What changed: from your claims to a predicted score

Underwriting used to lean mostly on what had already happened: your own claims, the home's age, the construction type. Insurers now lean harder on what their models predict will happen. They buy property-level data, run catastrophe models for wildfire, wind, hail, and flood, and increasingly pull aerial and drone imagery to read a roof's condition or the brush around a house. The output is a risk score that helps set your premium and decide whether to write or renew at all. A Wall Street Journal review of the market in May 2026 noted carriers using drone footage to calculate a home's risk score, a practice that is driving up costs for some owners.

What feeds the score

  • Your loss history and the property's. Prior claims on you and on the address, drawn from the C.L.U.E. database (below). Even inquiries and small claims can register.
  • Aerial and drone imagery. High-resolution photos read for roof wear, missing shingles, tarps, tree overhang, pools, and trampolines. Some carriers re-image properties between renewals.
  • Catastrophe models. Wildfire, flood, wind, and hail scores for your exact location, often from third-party model vendors, increasingly granular down to the parcel.
  • The home itself. Roof age and material, year built, square footage, systems, distance to a fire station and hydrant, and the rebuild-cost estimate.
  • Neighborhood and regional loss trends.

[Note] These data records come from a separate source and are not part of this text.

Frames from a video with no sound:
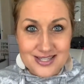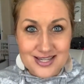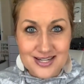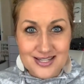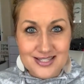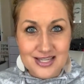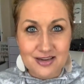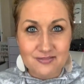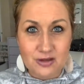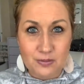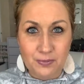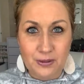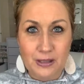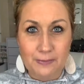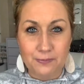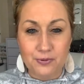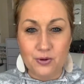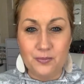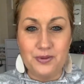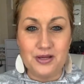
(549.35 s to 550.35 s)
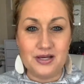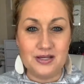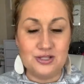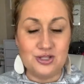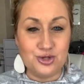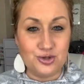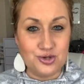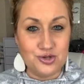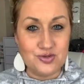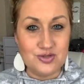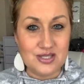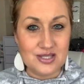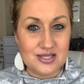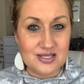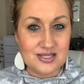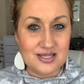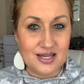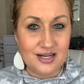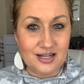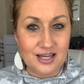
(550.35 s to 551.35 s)
that it's giving people because they're using the
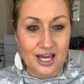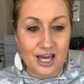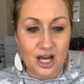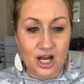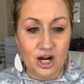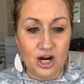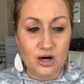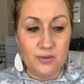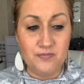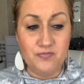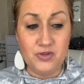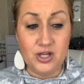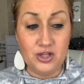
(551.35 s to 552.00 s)
skincare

How the wider risk pool around you has performed; a bad local run of losses repriced your slice even if your home is fine.

Why your premium can rise with no claim

Because the score is forward-looking, none of it requires you to have filed anything. A model can decide your roof is near end of life from a photo, or that your parcel's wildfire score climbed after a nearby fire season, and your premium follows. That is also why two near-identical homes on the same street can be priced differently: the inputs, not just the address, drive the number.

How to see and dispute the inputs

You cannot argue a model down, but you can fix what it is reading. The inputs are the lever:

  1. Pull your C.L.U.E. report. The Comprehensive Loss Underwriting Exchange, run by LexisNexis Risk Solutions, is the claims-history database carriers query. Under the federal Fair Credit Reporting Act you can request it free once every 12 months. Read it for claims that are not yours, duplicates, or a minor inquiry logged as a paid loss.
  2. Correct errors in writing. Dispute mistakes with LexisNexis (the FCRA requires they investigate) and ask your insurer to re-rate once the record is fixed.
  3. Send evidence of work the model has not seen. A new roof, cleared defensible space, a replaced electrical panel, or a water shut-off device can all move the score. Photos and dated receipts give the underwriter something to override stale imagery with.
  4. Ask what imagery was used. If a non-renewal cites roof condition from an aerial photo, ask to see it and supply a current roof certification if the photo is wrong or out of date.

If the score prices you out

A high enough model score can lead a carrier to non-renew or decline outright. If the standard market keeps saying no, your state's FAIR Plan is the insurer of last resort; the state directory shows what each plan covers, its dwelling cap, and how to apply. And if your renewal simply jumped rather than disappeared, the premium-jump walkthrough covers what to check and how to shop without setting off a wave of sales calls.

This explainer describes how home insurers generally use predictive risk scoring and property imagery; specific data sources, models, and dispute rights vary by carrier and by state. Confirm your rights and the current rules with the carrier, LexisNexis, or your state Department of Insurance before relying on the detail above. Page last reviewed 2026-06-01.